▶ **TASK STATEMENT**:
Retype exactly the lines from the one containing "[00:00:07.00 to 00:00:08.00]" through the last line of the records below, including both, and leave out any pictures.
[EXERCISE MATERIALS Boundary: Start]
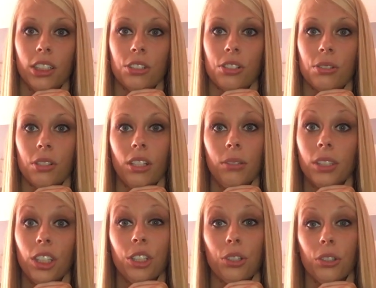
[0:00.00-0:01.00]
I just kind of
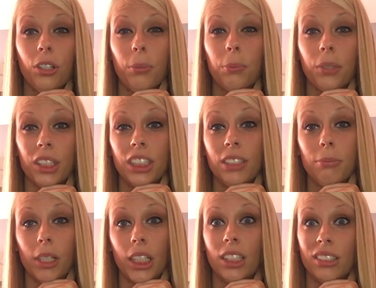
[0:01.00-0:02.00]
wanted to curl up in
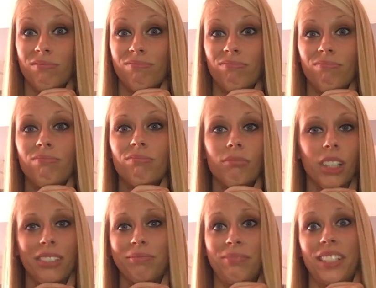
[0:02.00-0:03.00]
bed and
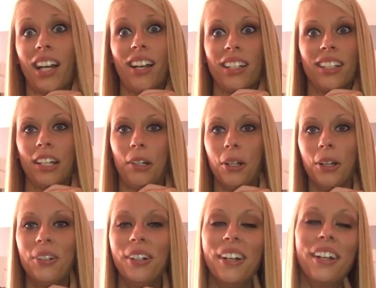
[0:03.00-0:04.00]
like, die. I don't know.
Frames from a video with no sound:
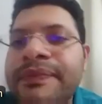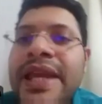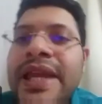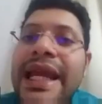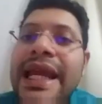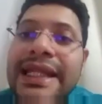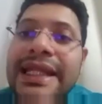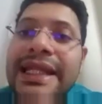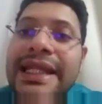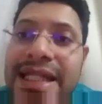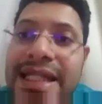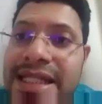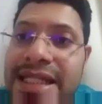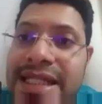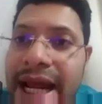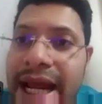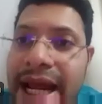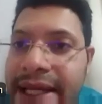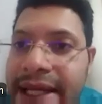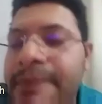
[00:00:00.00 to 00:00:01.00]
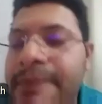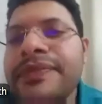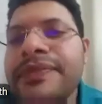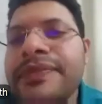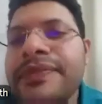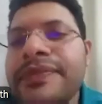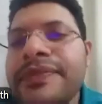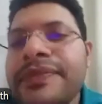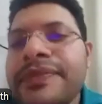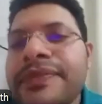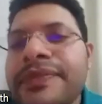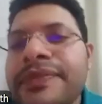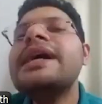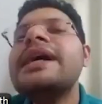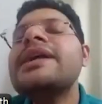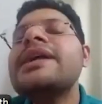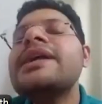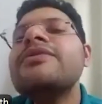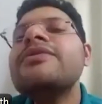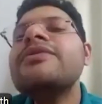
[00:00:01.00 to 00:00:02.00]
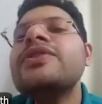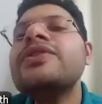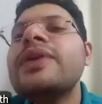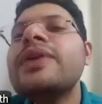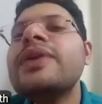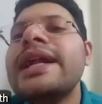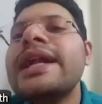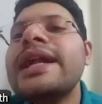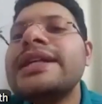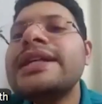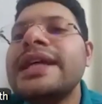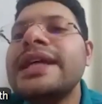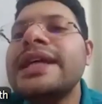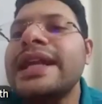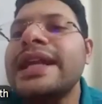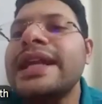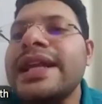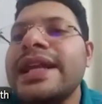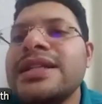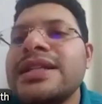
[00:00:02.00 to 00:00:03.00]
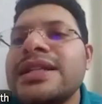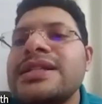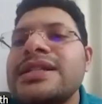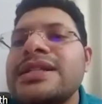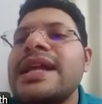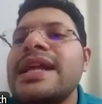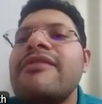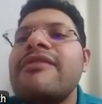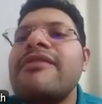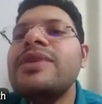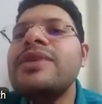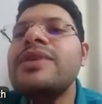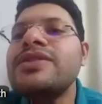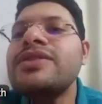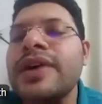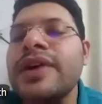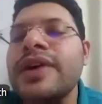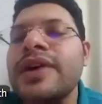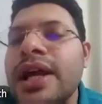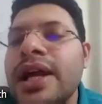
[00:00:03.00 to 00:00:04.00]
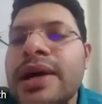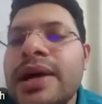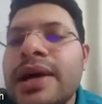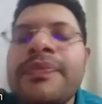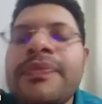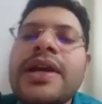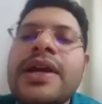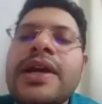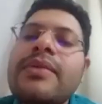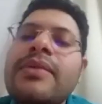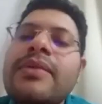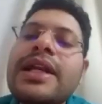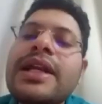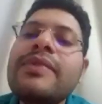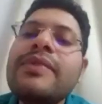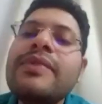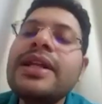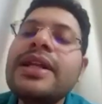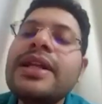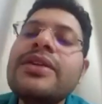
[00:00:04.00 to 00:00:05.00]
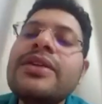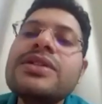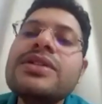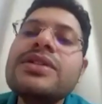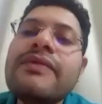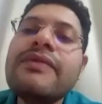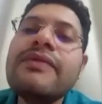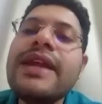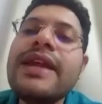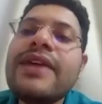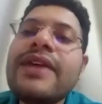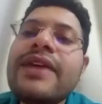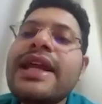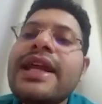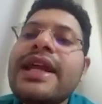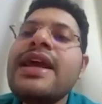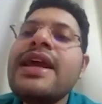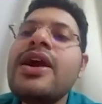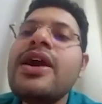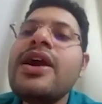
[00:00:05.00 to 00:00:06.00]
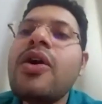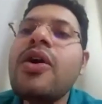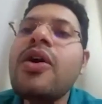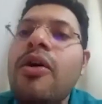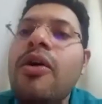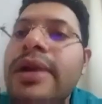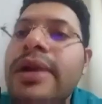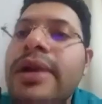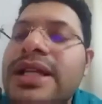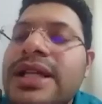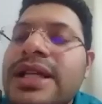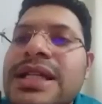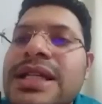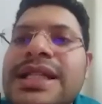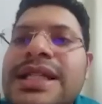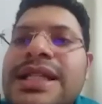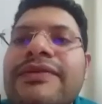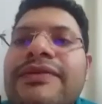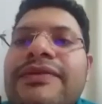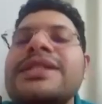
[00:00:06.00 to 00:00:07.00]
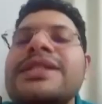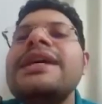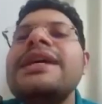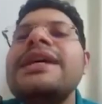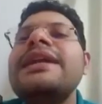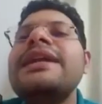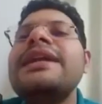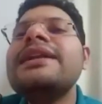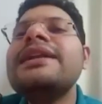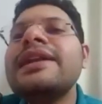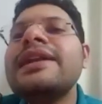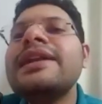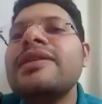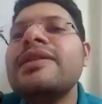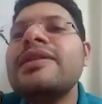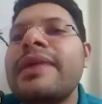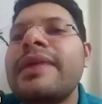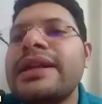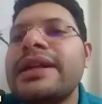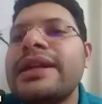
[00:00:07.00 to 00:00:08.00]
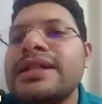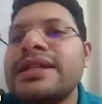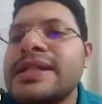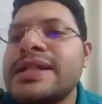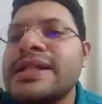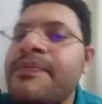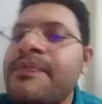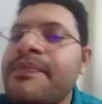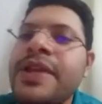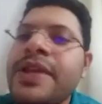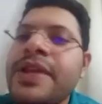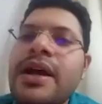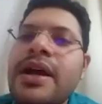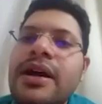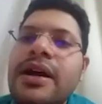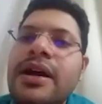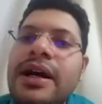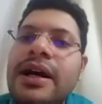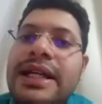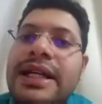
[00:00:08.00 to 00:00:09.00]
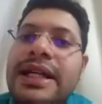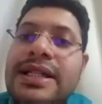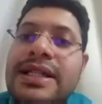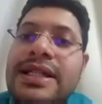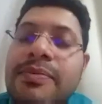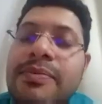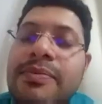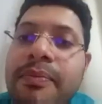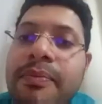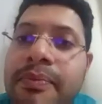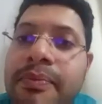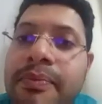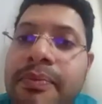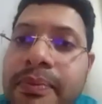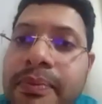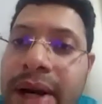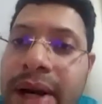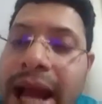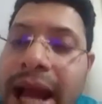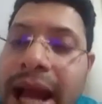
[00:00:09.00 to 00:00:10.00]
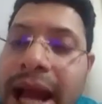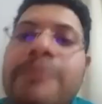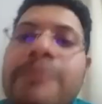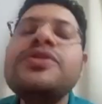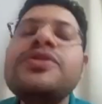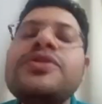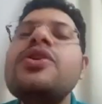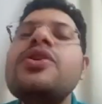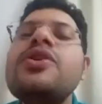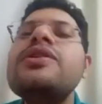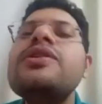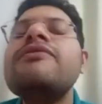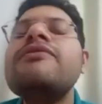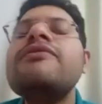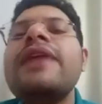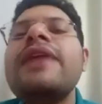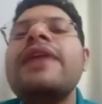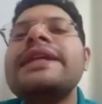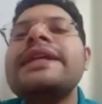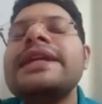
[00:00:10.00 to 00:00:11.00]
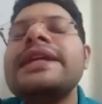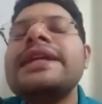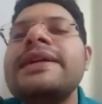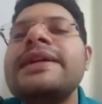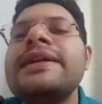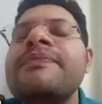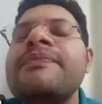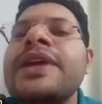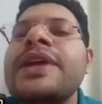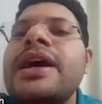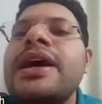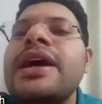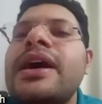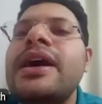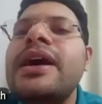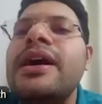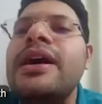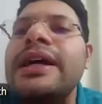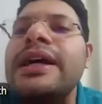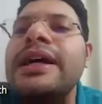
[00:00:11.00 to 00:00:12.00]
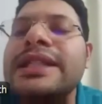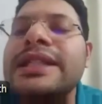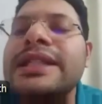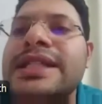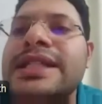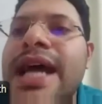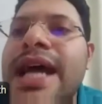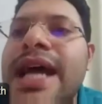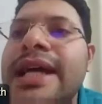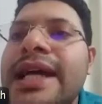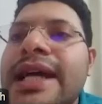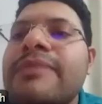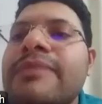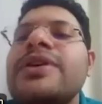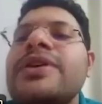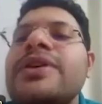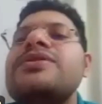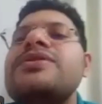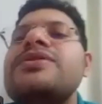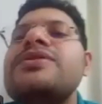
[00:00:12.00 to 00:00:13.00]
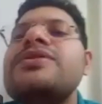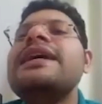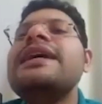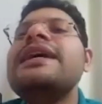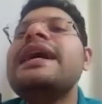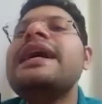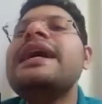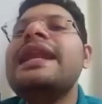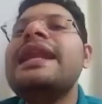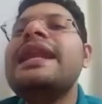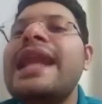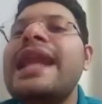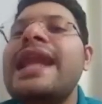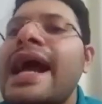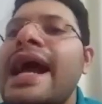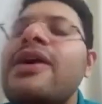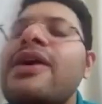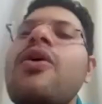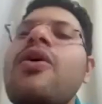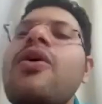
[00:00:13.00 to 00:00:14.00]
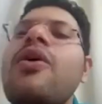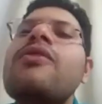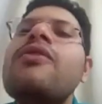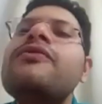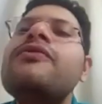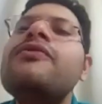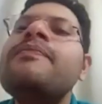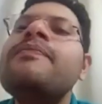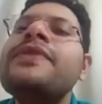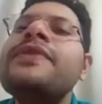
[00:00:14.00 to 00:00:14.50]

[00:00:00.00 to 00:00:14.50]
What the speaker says: In this diagram, if you look at it, India doesn't have much of a color, but let me tell you, it's a very, very common disease that we see in clinical practice. It is perhaps not reflected in this diagram because of the lack of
[EXERCISE MATERIALS Boundary: End]
▶ **WRITTEN RESPONSE**:
[00:00:07.00 to 00:00:08.00]
[00:00:08.00 to 00:00:09.00]
[00:00:09.00 to 00:00:10.00]
[00:00:10.00 to 00:00:11.00]
[00:00:11.00 to 00:00:12.00]
[00:00:12.00 to 00:00:13.00]
[00:00:13.00 to 00:00:14.00]
[00:00:14.00 to 00:00:14.50]

[00:00:00.00 to 00:00:14.50]
What the speaker says: In this diagram, if you look at it, India doesn't have much of a color, but let me tell you, it's a very, very common disease that we see in clinical practice. It is perhaps not reflected in this diagram because of the lack of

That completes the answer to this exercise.